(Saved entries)
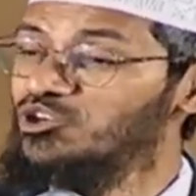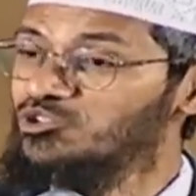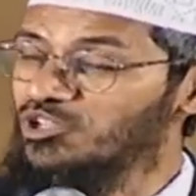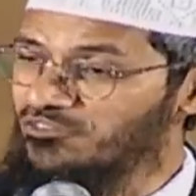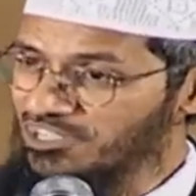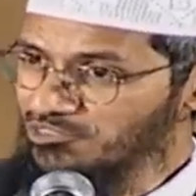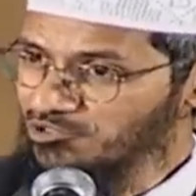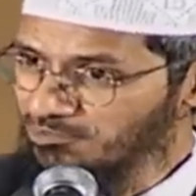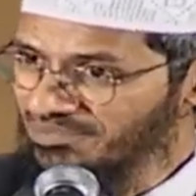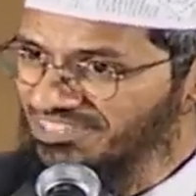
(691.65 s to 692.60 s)
So if
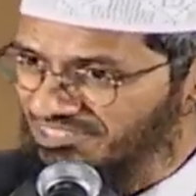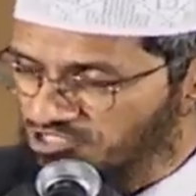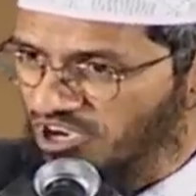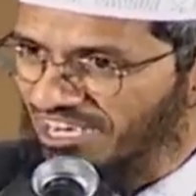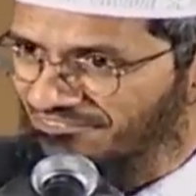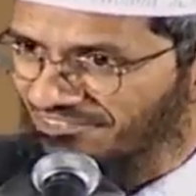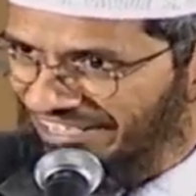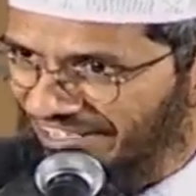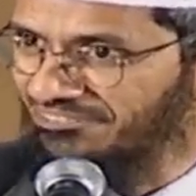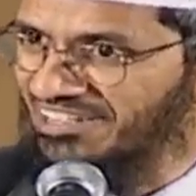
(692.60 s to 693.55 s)
Hindu means a
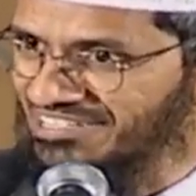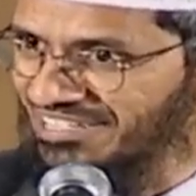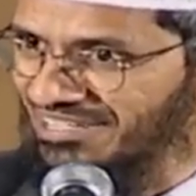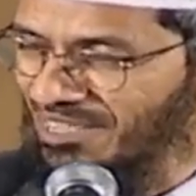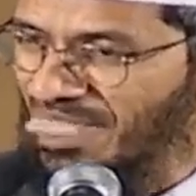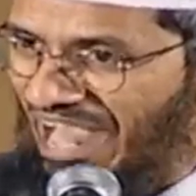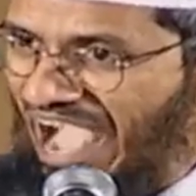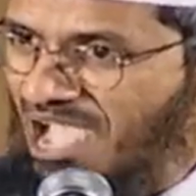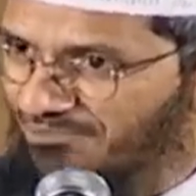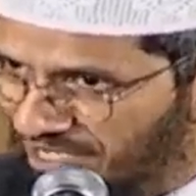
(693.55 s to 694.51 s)
geographical definition,
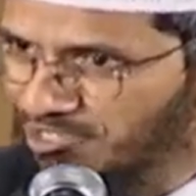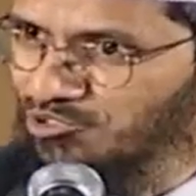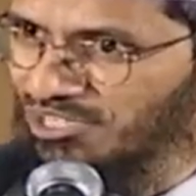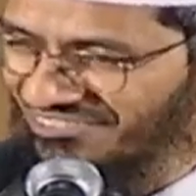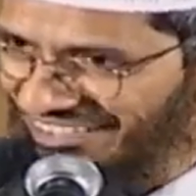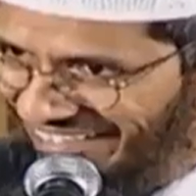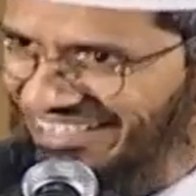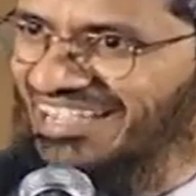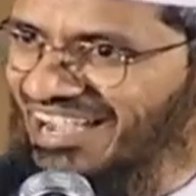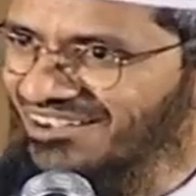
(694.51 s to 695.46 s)
I am a Hindu living in
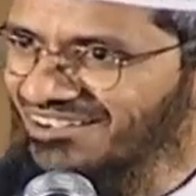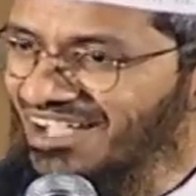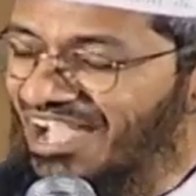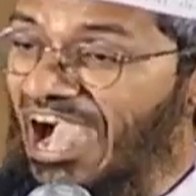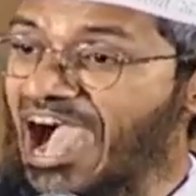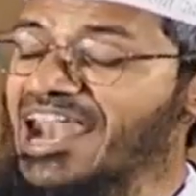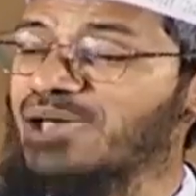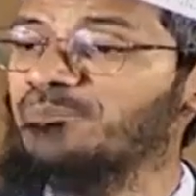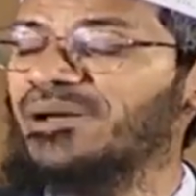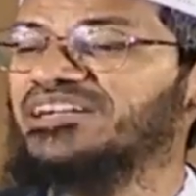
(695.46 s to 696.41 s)
India and
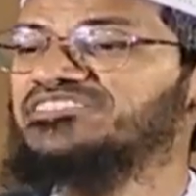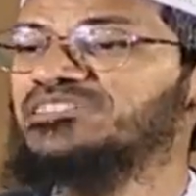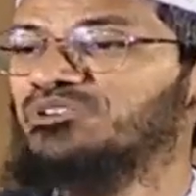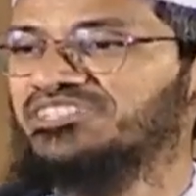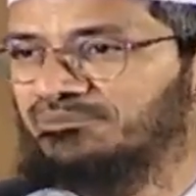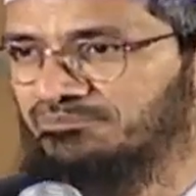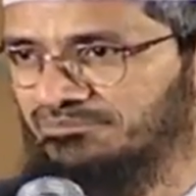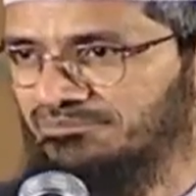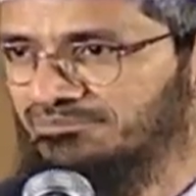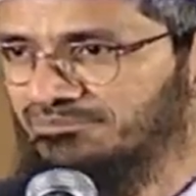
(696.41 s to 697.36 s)
I'm a practicing Muslim.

- What the task requires
With the pictures excluded, transcribe word for word only the lines from the one containing "(694.51 s to 695.46 s)" through the last line of the records.

- Solved problem
(694.51 s to 695.46 s)
I am a Hindu living in
(695.46 s to 696.41 s)
India and
(696.41 s to 697.36 s)
I'm a practicing Muslim.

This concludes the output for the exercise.